Среди таких историков-любителей (все они писали по-русски) наибольшего внимания заслуживают Василь Рубан («Короткая летопись малороссийская», 1777 г.), Опанас Шафонский («Черниговского наместничества топографическое описание», 1786 г.), а также молодой и весьма патриотически настроенный Якив Маркович («Записки о Малороссии», 1798 г.). Украинское дворянство встретило появление их трудов с чрезвычайным одобрением.
Впрочем, не все любители руководствовались исключительно бескорыстными мотивами. Имперская геральдическая канцелярия примерно с 1800 г. начинает с сомнением посматривать на дворянские права наследников старшины. По словам высокопоставленного имперского чиновника, «в Малороссии никогда не было истинного дворянства». В ответ на это среди украинской элиты прокатилась волна возмущения и протеста, а некоторые ее представители, такие как Роман Маркович, Тимофей Калинский, Василь Черныш, Андриан Чепа, Василь Полетика и Федор Туманский, стали собирать исторические документы и с 1801 по 1808 г. скомпоновали ряд очерков, в которых обосновывали высокий статус своих предков и живописали их славные деяния. После того как спор о дворянстве в 1830-е годы был улажен в пользу большинства претендовавших на него украинцев, часть из них не потеряла интереса к своей истории и способствовала ее более тщательному изучению.
Поскольку первые историки были дилетантами без специального образования, по мере накопления ими материалов все более очевидной становилась потребность в обобщающем ученом труде. На эту потребность откликнулся Дмитрий Бантыш-Каменский, сын историка Николая Бантыш-Каменского.
Д. Н. Бантыш-Каменский родился в Москве, где и получил блестящее образование от лучших преподавателей (А. Мерзлякова и др.) в доме друга своего отца — сенатора Теплова. В 1816 г., отказавшись от дипломатической карьеры, Бантыш-Каменский, в то время уже автор нескольких исторических и биографических сочинений, уезжает в Полтаву, где состоит при малороссийском генерал-губернаторе князе Репнине: официально — в должности правителя канцелярии, фактически же занимаясь в основном своей четырехтомной «Историей Малой России», которая была закончена и напечатана в 1822 г. Тщательно документированный труд Бантыша-Каменского сразу завоевал исключительную популярность. Украинскую элиту он привлекал не только своим безусловным профессионализмом, но и тем истолкованием, которое получило в устах историка прошлое края.
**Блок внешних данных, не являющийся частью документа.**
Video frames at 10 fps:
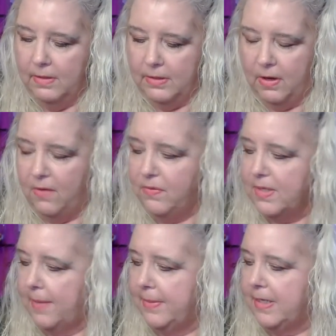You're
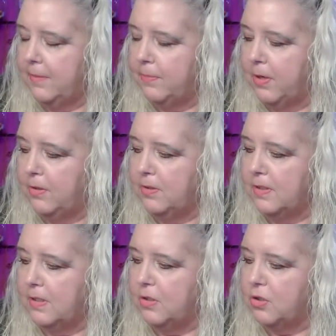overcoming your
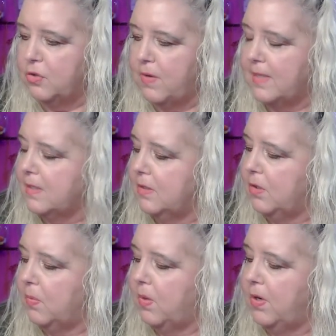burdens and your stress and
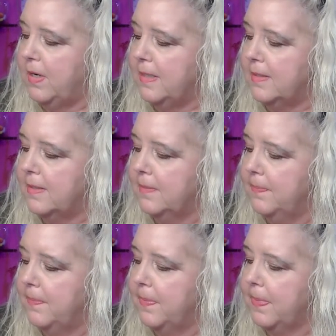your worries.
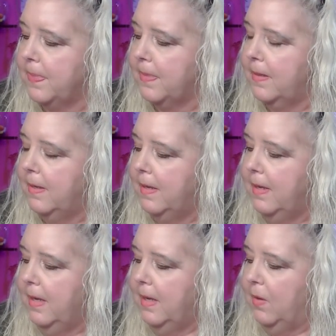
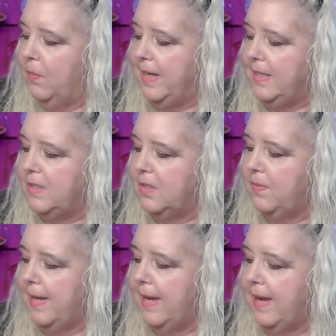We
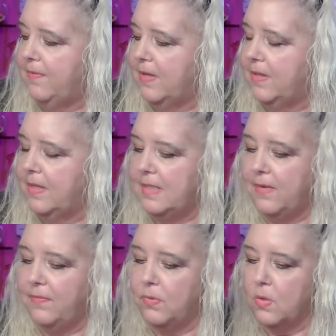do have the
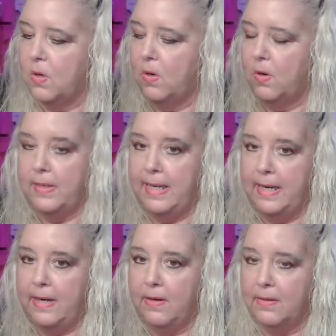Devil card
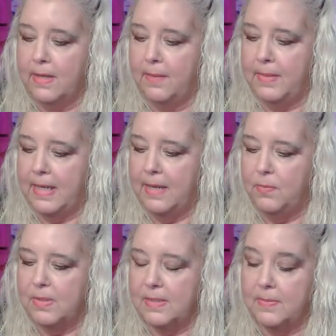here coming
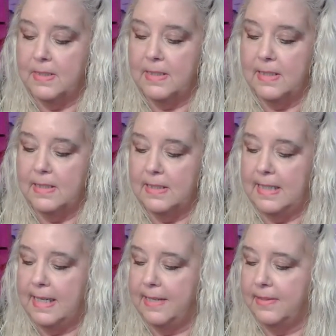in with
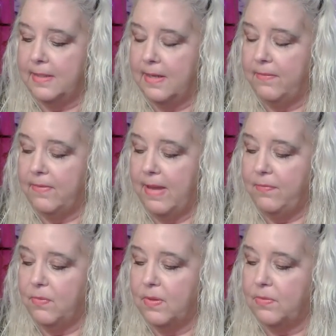intensity in the love
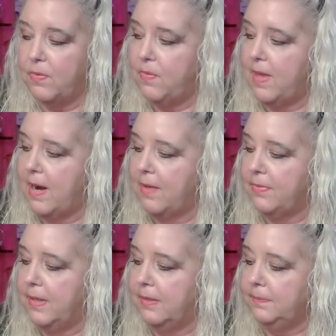life. I'm going to throw that
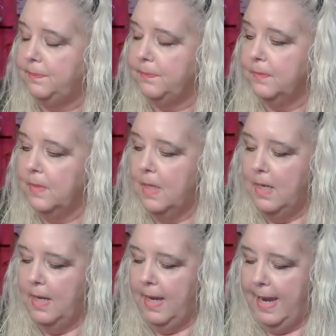out there.
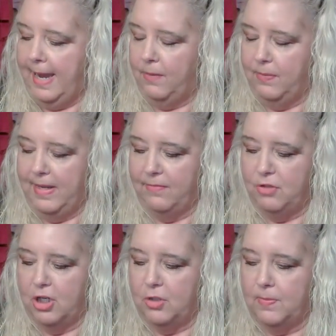And we
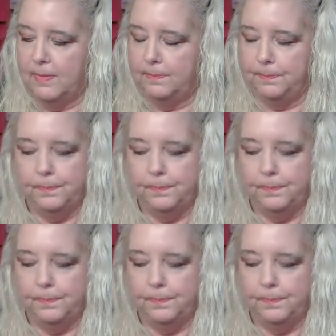have Judgment.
Будучи лояльным царским чиновником, Бантыш-Каменский утверждал, что невзирая на свою самобытную и героическую историю украинцы, конечно же, являются ветвью русского народа, и потому кульминацией «Истории Малой России» стал акт воссоединения ее с «Великой». Такой подход был вдвойне удобен украинским дворянам: можно было сколько угодно гордиться и своей украинской («малороссийской») самобытностью, и своей причастностью к могучему Российскому государству и великому русскому народу, не забывая при этом лишний раз подчеркнуть и личную преданность государю-императору.